WHAT YOU HAVE TO DO: Find the line with "Video frames at" and the line with "Verbatim transcript: We" in the entries below; output exactly those two lines, every line between them, and no others.

SUPPLIED MATERIAL section start

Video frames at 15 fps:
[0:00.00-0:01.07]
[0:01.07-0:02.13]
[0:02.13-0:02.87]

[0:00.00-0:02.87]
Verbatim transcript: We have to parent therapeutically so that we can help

SUPPLIED MATERIAL section end
SUPPLIED MATERIAL section start

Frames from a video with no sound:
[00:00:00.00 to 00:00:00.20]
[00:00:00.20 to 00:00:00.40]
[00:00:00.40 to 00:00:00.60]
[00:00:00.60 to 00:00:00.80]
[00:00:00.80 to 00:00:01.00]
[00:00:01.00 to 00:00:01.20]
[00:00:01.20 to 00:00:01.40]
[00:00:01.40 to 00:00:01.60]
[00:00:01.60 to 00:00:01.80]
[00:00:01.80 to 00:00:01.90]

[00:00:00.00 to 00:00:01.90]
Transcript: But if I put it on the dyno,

SUPPLIED MATERIAL section end

EXERCISE RESULT:
Video frames at 15 fps:
[0:00.00-0:01.07]
[0:01.07-0:02.13]
[0:02.13-0:02.87]

[0:00.00-0:02.87]
Verbatim transcript: We have to parent therapeutically so that we can help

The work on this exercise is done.